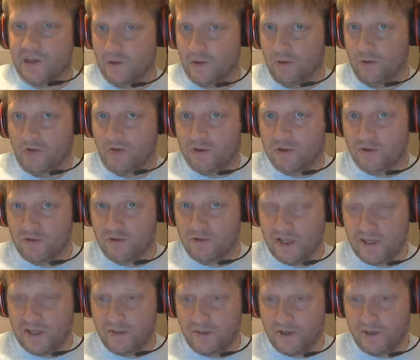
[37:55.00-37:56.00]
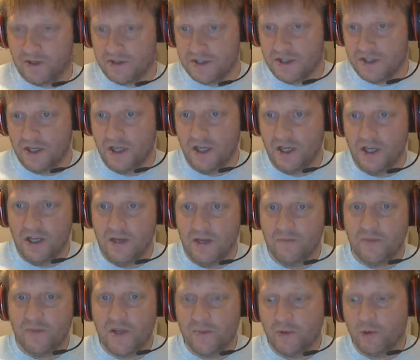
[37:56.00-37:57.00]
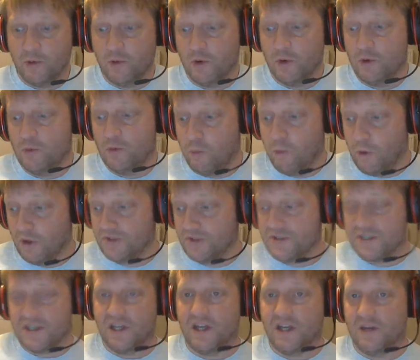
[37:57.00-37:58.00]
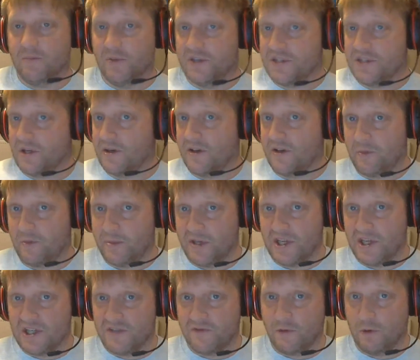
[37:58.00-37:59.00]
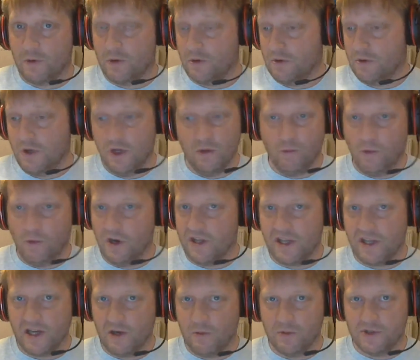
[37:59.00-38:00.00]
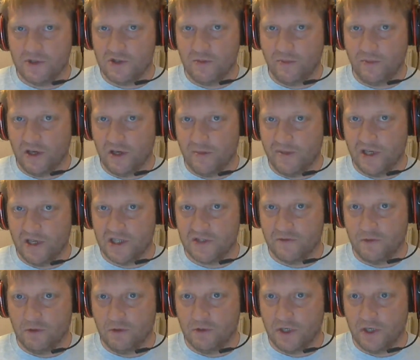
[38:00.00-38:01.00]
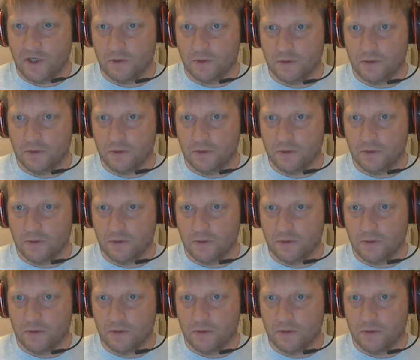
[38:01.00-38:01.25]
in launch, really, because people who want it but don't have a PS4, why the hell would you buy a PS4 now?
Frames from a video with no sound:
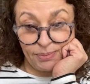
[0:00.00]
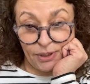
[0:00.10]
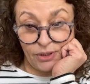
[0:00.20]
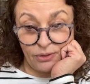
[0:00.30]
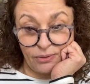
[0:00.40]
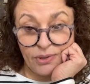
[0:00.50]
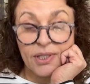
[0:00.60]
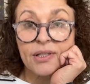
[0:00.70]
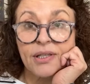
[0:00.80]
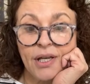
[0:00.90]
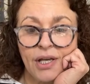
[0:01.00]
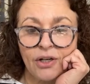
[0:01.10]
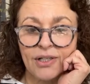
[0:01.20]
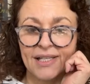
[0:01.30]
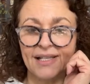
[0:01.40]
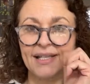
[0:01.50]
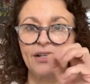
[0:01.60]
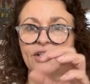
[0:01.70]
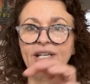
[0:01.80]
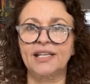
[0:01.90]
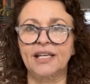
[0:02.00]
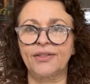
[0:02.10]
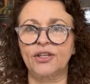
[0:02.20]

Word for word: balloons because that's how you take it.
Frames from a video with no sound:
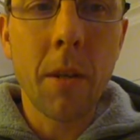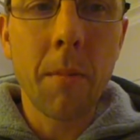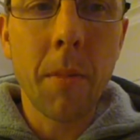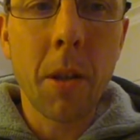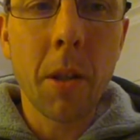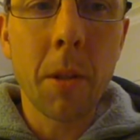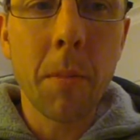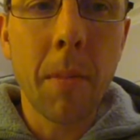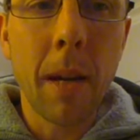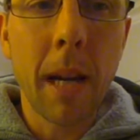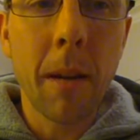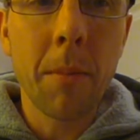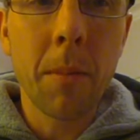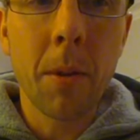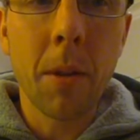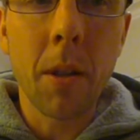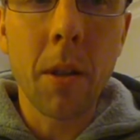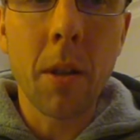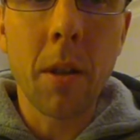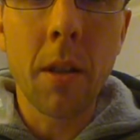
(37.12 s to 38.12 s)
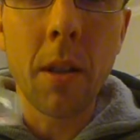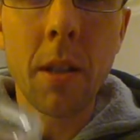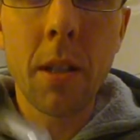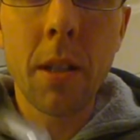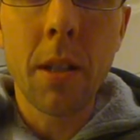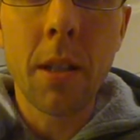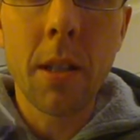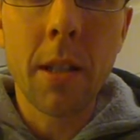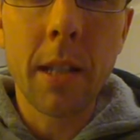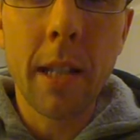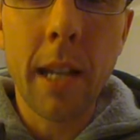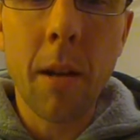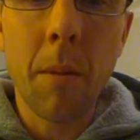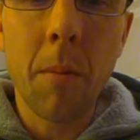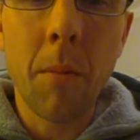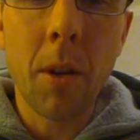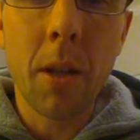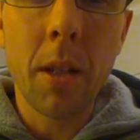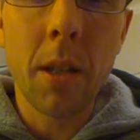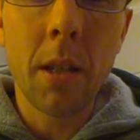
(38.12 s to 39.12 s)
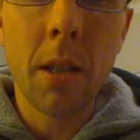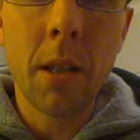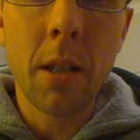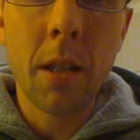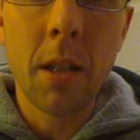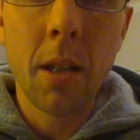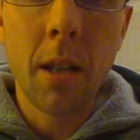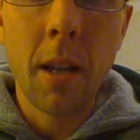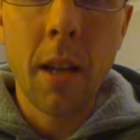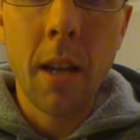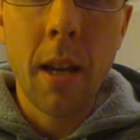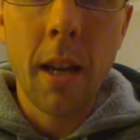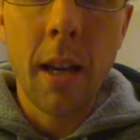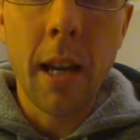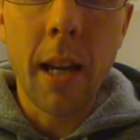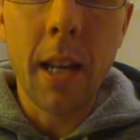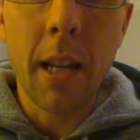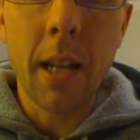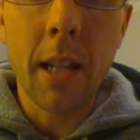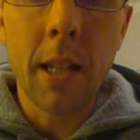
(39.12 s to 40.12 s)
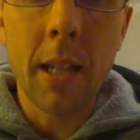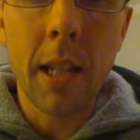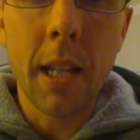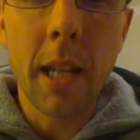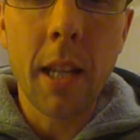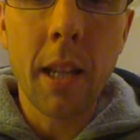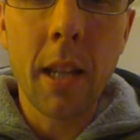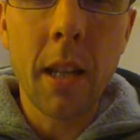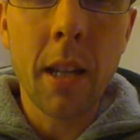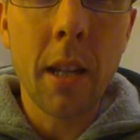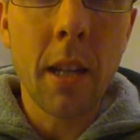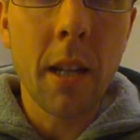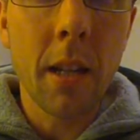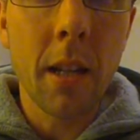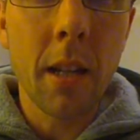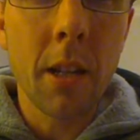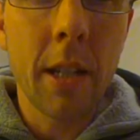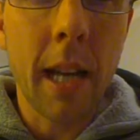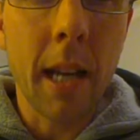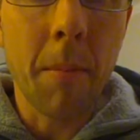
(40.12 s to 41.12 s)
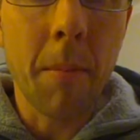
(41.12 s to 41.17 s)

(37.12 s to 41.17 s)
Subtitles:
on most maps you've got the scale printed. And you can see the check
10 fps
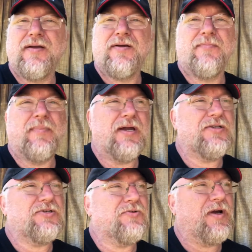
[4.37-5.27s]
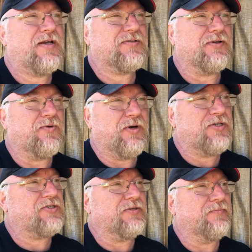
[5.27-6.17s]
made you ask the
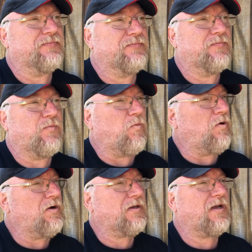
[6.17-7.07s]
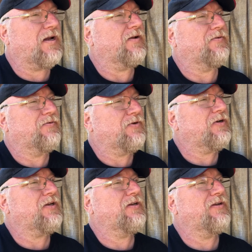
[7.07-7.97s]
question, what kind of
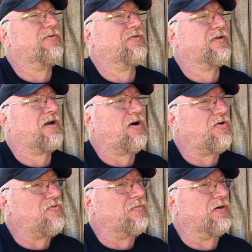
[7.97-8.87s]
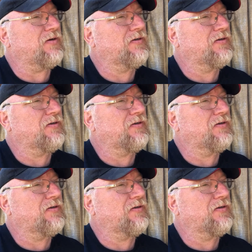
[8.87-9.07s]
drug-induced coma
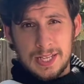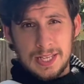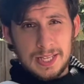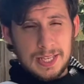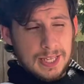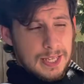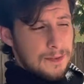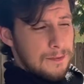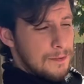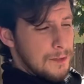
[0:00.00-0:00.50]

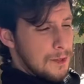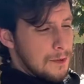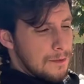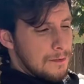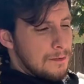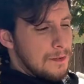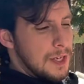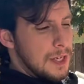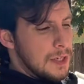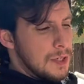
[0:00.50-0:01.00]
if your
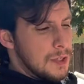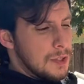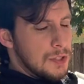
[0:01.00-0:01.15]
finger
########
[Aim of the task]: Please repeat every record exactly as it stands, leaving out any pictures.

[Task solution]:
[37:55.00-37:56.00]
[37:56.00-37:57.00]
[37:57.00-37:58.00]
[37:58.00-37:59.00]
[37:59.00-38:00.00]
[38:00.00-38:01.00]
[38:01.00-38:01.25]
in launch, really, because people who want it but don't have a PS4, why the hell would you buy a PS4 now?
Frames from a video with no sound:
[0:00.00]
[0:00.10]
[0:00.20]
[0:00.30]
[0:00.40]
[0:00.50]
[0:00.60]
[0:00.70]
[0:00.80]
[0:00.90]
[0:01.00]
[0:01.10]
[0:01.20]
[0:01.30]
[0:01.40]
[0:01.50]
[0:01.60]
[0:01.70]
[0:01.80]
[0:01.90]
[0:02.00]
[0:02.10]
[0:02.20]

Word for word: balloons because that's how you take it.
Frames from a video with no sound:
(37.12 s to 38.12 s)
(38.12 s to 39.12 s)
(39.12 s to 40.12 s)
(40.12 s to 41.12 s)
(41.12 s to 41.17 s)

(37.12 s to 41.17 s)
Subtitles:
on most maps you've got the scale printed. And you can see the check
10 fps
[4.37-5.27s]
[5.27-6.17s]
made you ask the
[6.17-7.07s]
[7.07-7.97s]
question, what kind of
[7.97-8.87s]
[8.87-9.07s]
drug-induced coma
[0:00.00-0:00.50]

[0:00.50-0:01.00]
if your
[0:01.00-0:01.15]
finger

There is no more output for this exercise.